# Task objective
Can you copy out the data exactly? Leave the images out.

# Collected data
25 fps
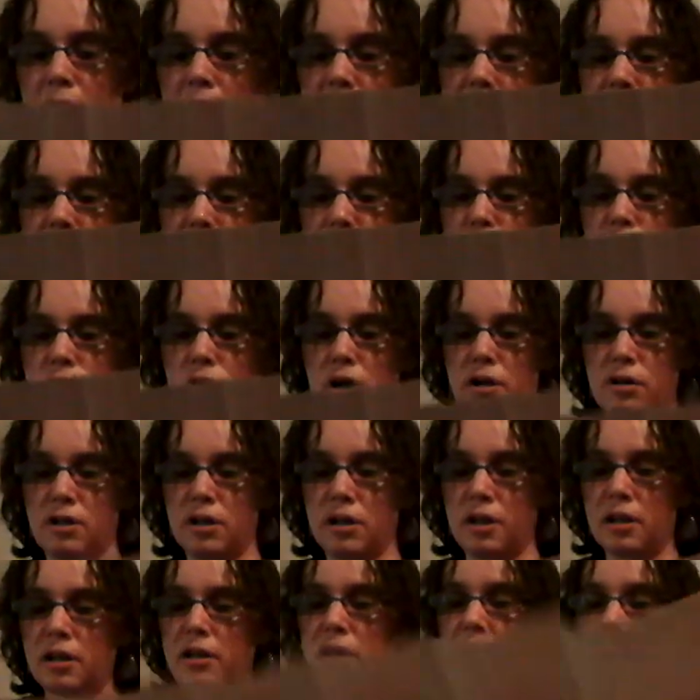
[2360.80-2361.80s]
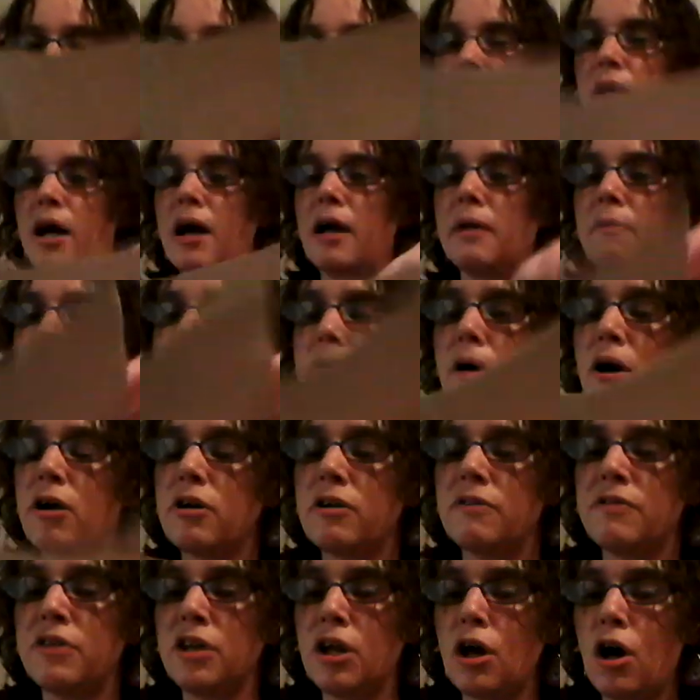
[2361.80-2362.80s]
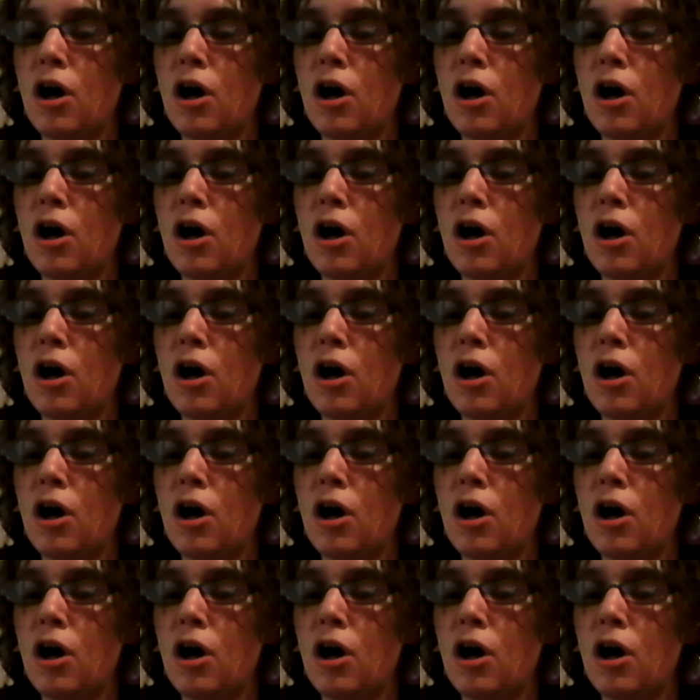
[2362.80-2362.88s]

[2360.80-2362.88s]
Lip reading: I had started and got part of the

# Your solution
25 fps
[2360.80-2361.80s]
[2361.80-2362.80s]
[2362.80-2362.88s]

[2360.80-2362.88s]
Lip reading: I had started and got part of the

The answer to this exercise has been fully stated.